• _Task instructions_
Set down every record below exactly as it appears, but without the pictures.

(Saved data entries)
== Segment start ==

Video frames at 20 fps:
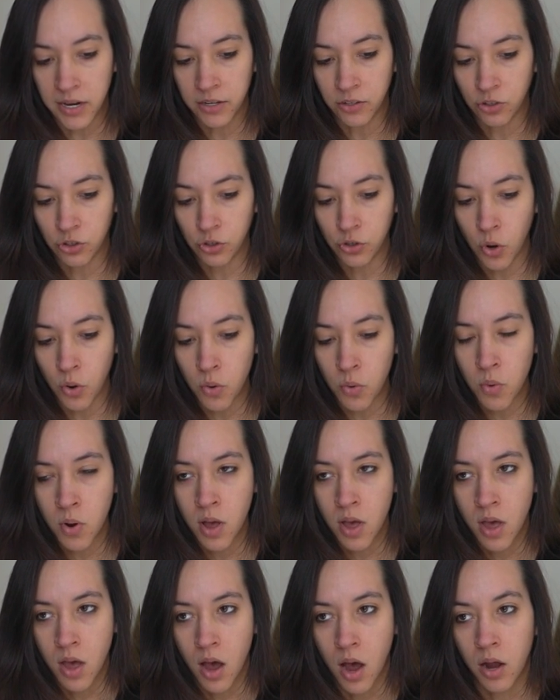it's so
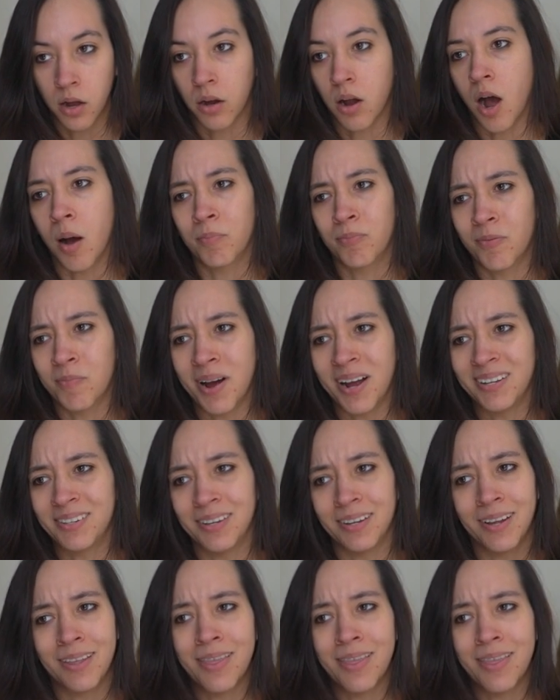uncompromising,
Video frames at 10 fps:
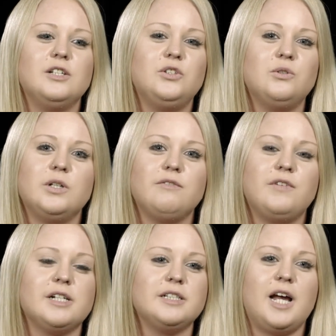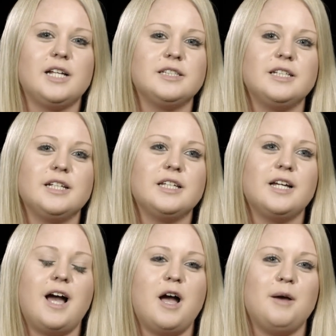doing fantastic.
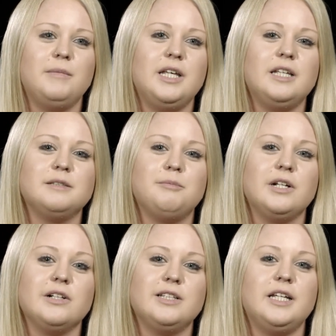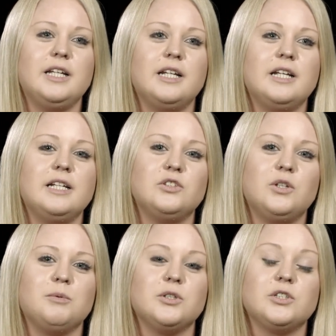He's been clean and
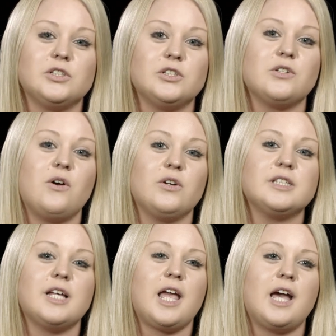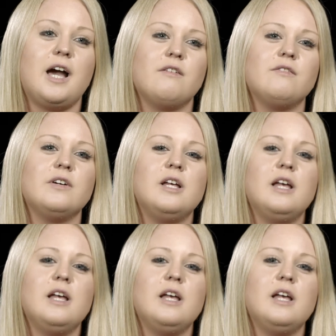sober just as long as I have.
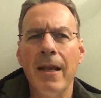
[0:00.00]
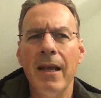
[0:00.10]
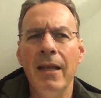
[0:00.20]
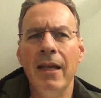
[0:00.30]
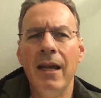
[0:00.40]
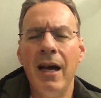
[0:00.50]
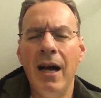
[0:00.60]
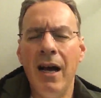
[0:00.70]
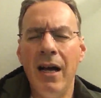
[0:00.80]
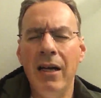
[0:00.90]
and that
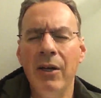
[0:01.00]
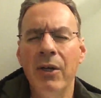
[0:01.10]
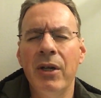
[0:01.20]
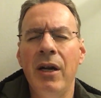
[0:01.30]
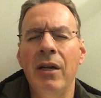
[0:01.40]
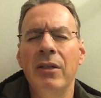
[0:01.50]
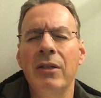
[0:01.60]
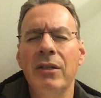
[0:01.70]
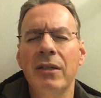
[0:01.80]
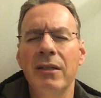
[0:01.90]
higher
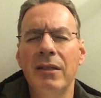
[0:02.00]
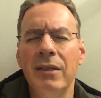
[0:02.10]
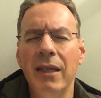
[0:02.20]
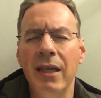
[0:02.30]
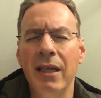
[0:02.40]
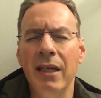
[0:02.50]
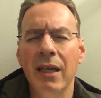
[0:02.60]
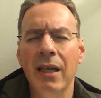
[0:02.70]
consciousness state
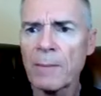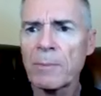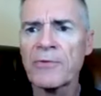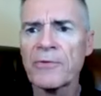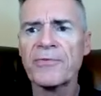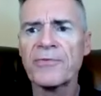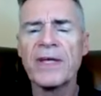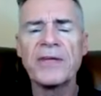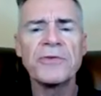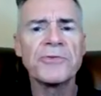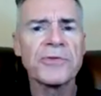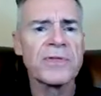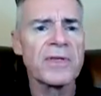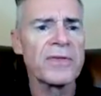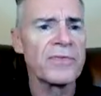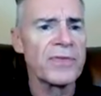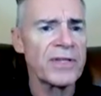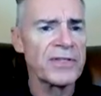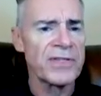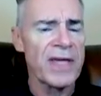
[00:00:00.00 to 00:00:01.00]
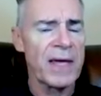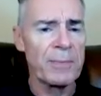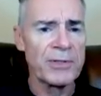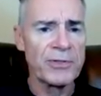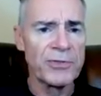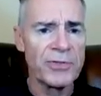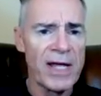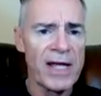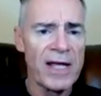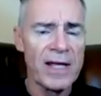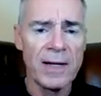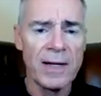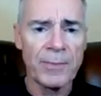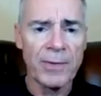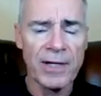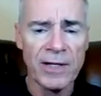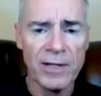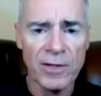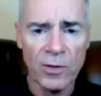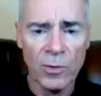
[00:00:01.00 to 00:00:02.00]
a couple of interesting things happened today, and I'm
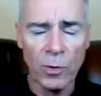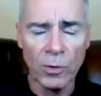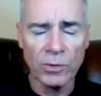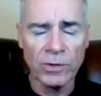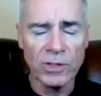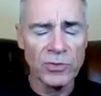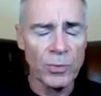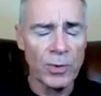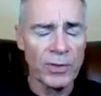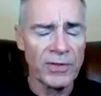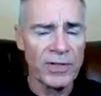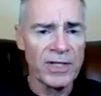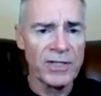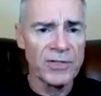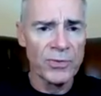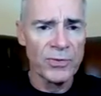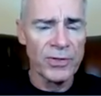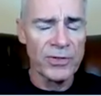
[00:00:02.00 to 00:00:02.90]
going to call this one the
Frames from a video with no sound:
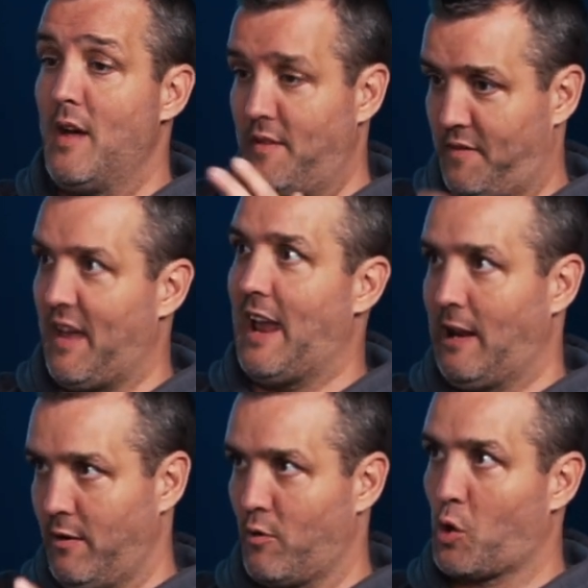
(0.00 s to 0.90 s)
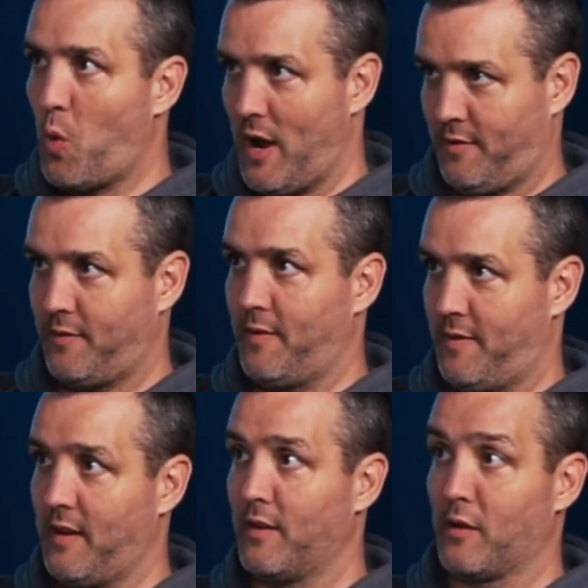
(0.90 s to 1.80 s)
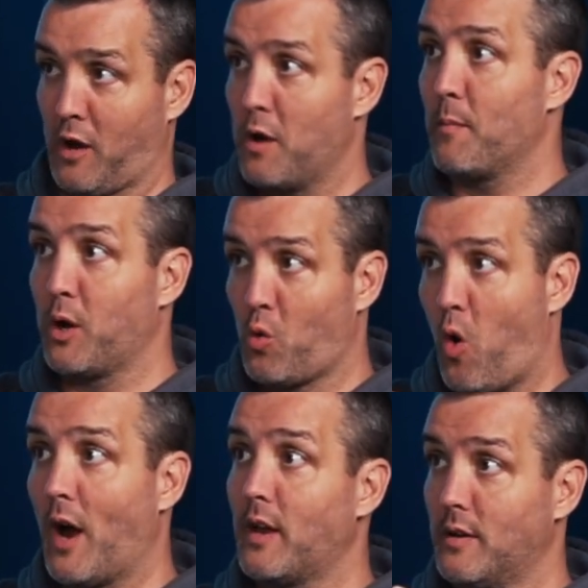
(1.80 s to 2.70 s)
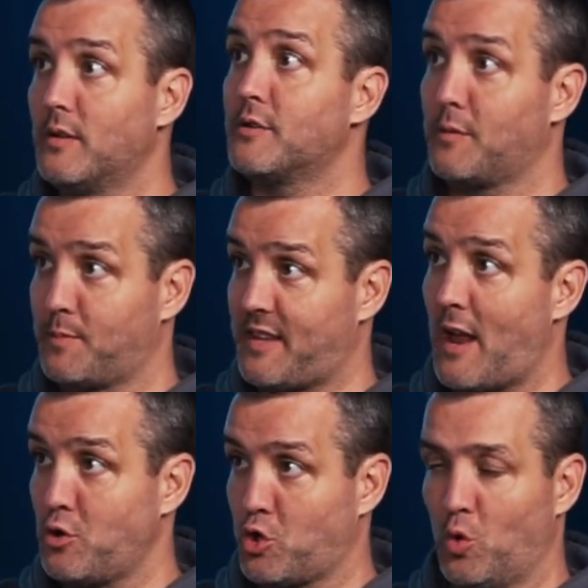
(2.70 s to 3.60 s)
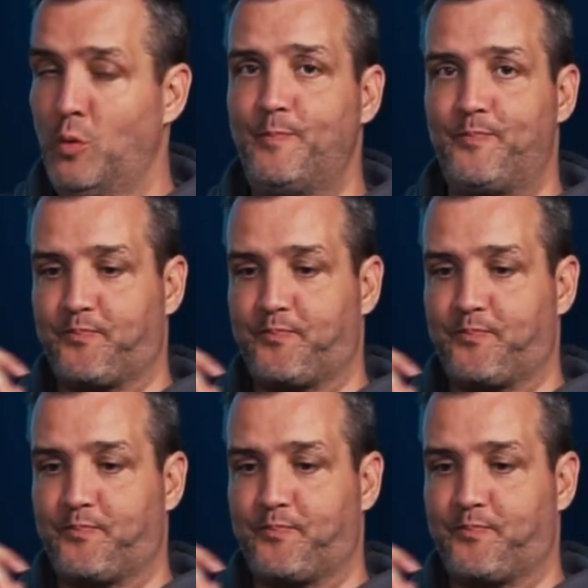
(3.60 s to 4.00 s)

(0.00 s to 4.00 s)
the daily requests for things are going to be quite substantial.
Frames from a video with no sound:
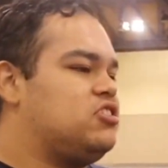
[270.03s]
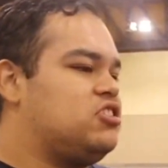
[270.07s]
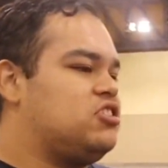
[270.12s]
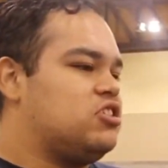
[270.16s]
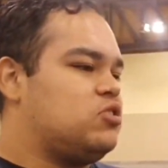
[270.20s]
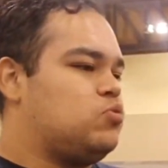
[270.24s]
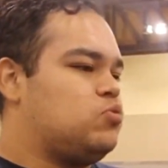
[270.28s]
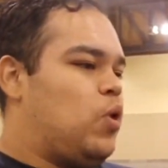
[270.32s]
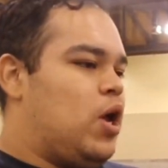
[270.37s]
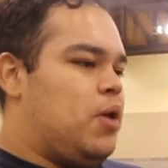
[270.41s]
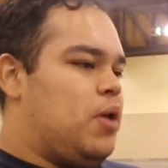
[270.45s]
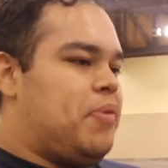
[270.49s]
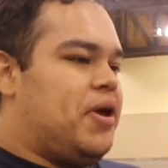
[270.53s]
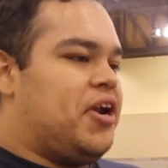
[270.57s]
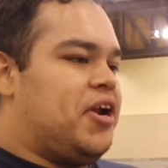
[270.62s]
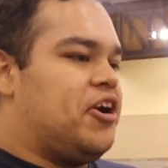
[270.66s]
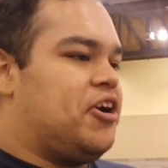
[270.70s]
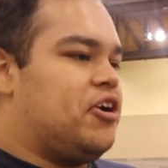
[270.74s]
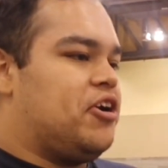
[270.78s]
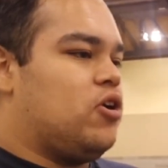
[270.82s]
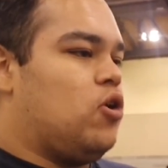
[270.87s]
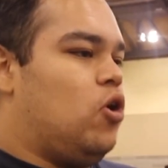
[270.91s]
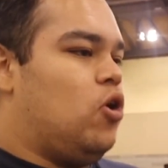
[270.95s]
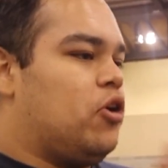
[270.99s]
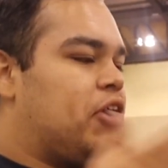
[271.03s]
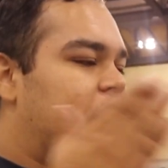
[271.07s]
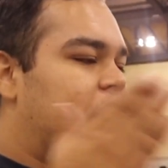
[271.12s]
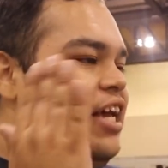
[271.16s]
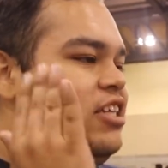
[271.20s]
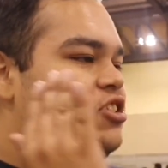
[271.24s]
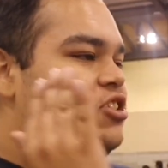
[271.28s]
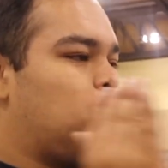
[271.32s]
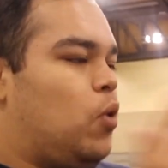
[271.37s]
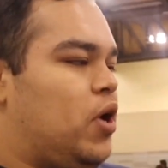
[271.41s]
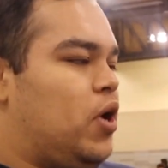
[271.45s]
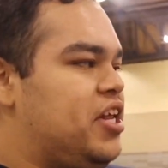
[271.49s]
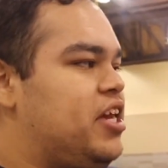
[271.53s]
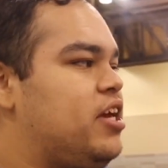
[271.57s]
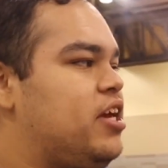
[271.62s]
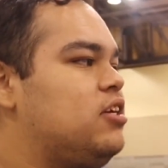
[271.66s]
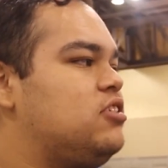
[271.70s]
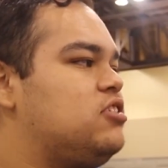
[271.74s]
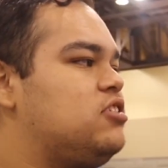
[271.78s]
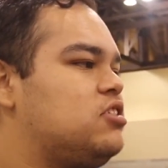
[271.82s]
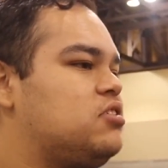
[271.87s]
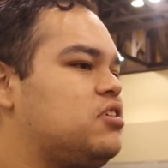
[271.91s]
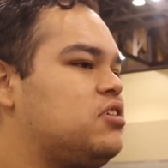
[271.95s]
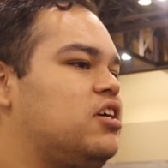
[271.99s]
just way better to go K20,
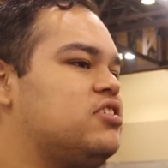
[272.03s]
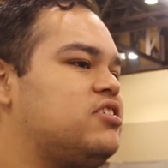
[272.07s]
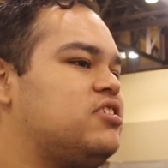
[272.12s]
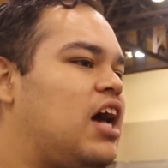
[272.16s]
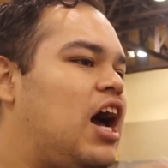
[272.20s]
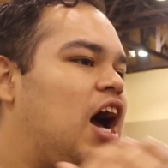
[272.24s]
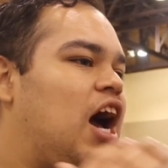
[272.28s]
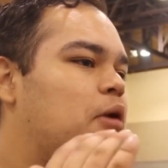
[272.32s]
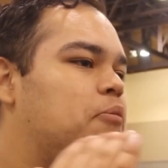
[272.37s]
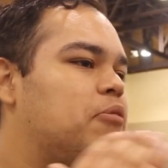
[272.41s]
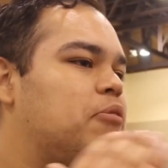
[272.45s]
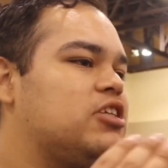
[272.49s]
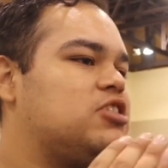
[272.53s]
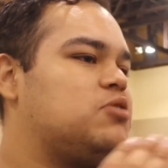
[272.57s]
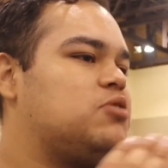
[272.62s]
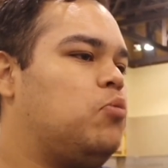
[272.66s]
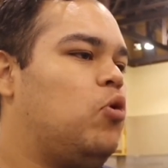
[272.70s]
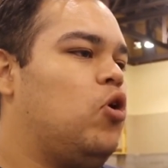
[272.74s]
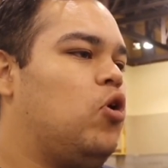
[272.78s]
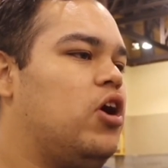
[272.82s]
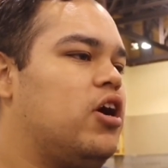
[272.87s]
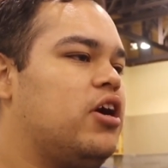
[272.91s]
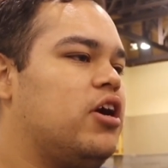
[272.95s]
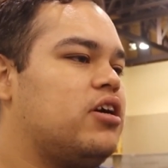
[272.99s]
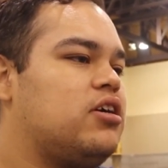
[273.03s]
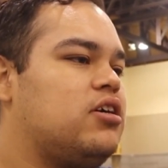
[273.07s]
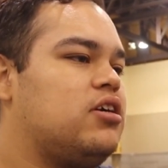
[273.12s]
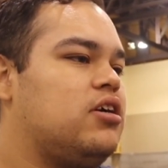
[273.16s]
just because of how much more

== Segment end ==

• _Answer space_
Video frames at 20 fps:
it's so
uncompromising,
Video frames at 10 fps:
doing fantastic.
He's been clean and
sober just as long as I have.
[0:00.00]
[0:00.10]
[0:00.20]
[0:00.30]
[0:00.40]
[0:00.50]
[0:00.60]
[0:00.70]
[0:00.80]
[0:00.90]
and that
[0:01.00]
[0:01.10]
[0:01.20]
[0:01.30]
[0:01.40]
[0:01.50]
[0:01.60]
[0:01.70]
[0:01.80]
[0:01.90]
higher
[0:02.00]
[0:02.10]
[0:02.20]
[0:02.30]
[0:02.40]
[0:02.50]
[0:02.60]
[0:02.70]
consciousness state
[00:00:00.00 to 00:00:01.00]
[00:00:01.00 to 00:00:02.00]
a couple of interesting things happened today, and I'm
[00:00:02.00 to 00:00:02.90]
going to call this one the
Frames from a video with no sound:
(0.00 s to 0.90 s)
(0.90 s to 1.80 s)
(1.80 s to 2.70 s)
(2.70 s to 3.60 s)
(3.60 s to 4.00 s)

(0.00 s to 4.00 s)
the daily requests for things are going to be quite substantial.
Frames from a video with no sound:
[270.03s]
[270.07s]
[270.12s]
[270.16s]
[270.20s]
[270.24s]
[270.28s]
[270.32s]
[270.37s]
[270.41s]
[270.45s]
[270.49s]
[270.53s]
[270.57s]
[270.62s]
[270.66s]
[270.70s]
[270.74s]
[270.78s]
[270.82s]
[270.87s]
[270.91s]
[270.95s]
[270.99s]
[271.03s]
[271.07s]
[271.12s]
[271.16s]
[271.20s]
[271.24s]
[271.28s]
[271.32s]
[271.37s]
[271.41s]
[271.45s]
[271.49s]
[271.53s]
[271.57s]
[271.62s]
[271.66s]
[271.70s]
[271.74s]
[271.78s]
[271.82s]
[271.87s]
[271.91s]
[271.95s]
[271.99s]
just way better to go K20,
[272.03s]
[272.07s]
[272.12s]
[272.16s]
[272.20s]
[272.24s]
[272.28s]
[272.32s]
[272.37s]
[272.41s]
[272.45s]
[272.49s]
[272.53s]
[272.57s]
[272.62s]
[272.66s]
[272.70s]
[272.74s]
[272.78s]
[272.82s]
[272.87s]
[272.91s]
[272.95s]
[272.99s]
[273.03s]
[273.07s]
[273.12s]
[273.16s]
just because of how much more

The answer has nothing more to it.